Las palabras no
pueden calificarse como mejores o peores, como más o menos elegantes. Lo que
convierte en buena una palabra es que sea adecuada a lo que queremos comunicar
con ella. Si acertamos en la elección de un término para expresarnos con
precisión, sin duda este término puede calificarse como bueno. Si nuestras
palabras se adaptan a nuestros interlocutores y a la situación en la que las
estamos usando podemos calificarlas además como elegantes.
Para nuestro
lenguaje diario solemos elegir las palabras más sencillas pero muchas personas
parecen entender que cuando escriben la cosa cambia. Existe la idea equivocada
de que el lenguaje escrito exige palabras más rebuscadas, mientras más largas y
enredadas mejor. Hay quienes llegan, como nos cuenta El libro del español correcto del Instituto Cervantes, a “inventar
palabras más largas para suplantar a otras más cortas con el mismo
significado”.
Esta obra nos
proporciona algunos ejemplos de este mal uso en los que muchos nos podríamos
ver reflejados. Es preferible usar iniciar
en lugar de inicializar; culpar en lugar de culpabilizar; actitud o postura en lugar de posicionamiento; recibir
en lugar de recepcionar; aclarar en lugar de clarificar.
El ejemplo por
antonomasia es uno que no me canso de corregir. ¿Qué creerán que consiguen los
que dicen *a lo interno cuando
quieren decir dentro? ¿Quizás piensan
que se oyen más finos o más cultos? Están equivocados.
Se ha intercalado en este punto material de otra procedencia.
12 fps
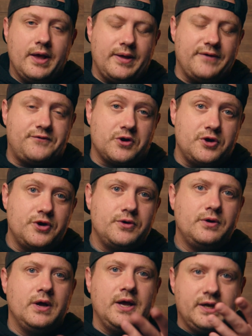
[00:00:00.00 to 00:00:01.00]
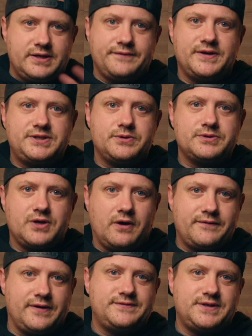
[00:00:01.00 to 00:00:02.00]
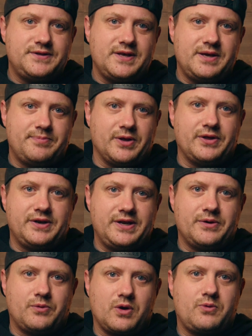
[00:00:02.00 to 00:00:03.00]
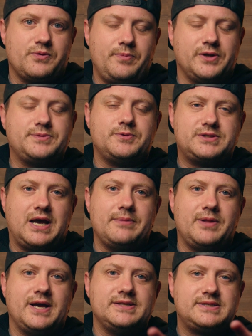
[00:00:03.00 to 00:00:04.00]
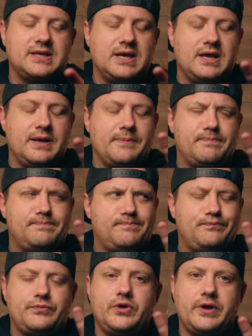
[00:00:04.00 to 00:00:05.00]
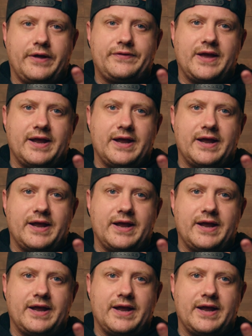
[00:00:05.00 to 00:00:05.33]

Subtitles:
if you're new, DaVinci Resolve gives you the ability to work with multiple timelines. You get the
Para expresarnos con
propiedad y corrección debemos evitar estas expresiones rebuscadas que, en
muchas ocasiones, son también incorrectas.
En el libro
citado encontramos este consejo de Winston Churchill: “Las palabras cortas son
las mejores, y las viejas palabras, cuando son cortas, son las mejores de
todas”. La verdad es que somos cada día más reacios a llevarnos de consejos
pero con este de Churchill podemos hacer una excepción.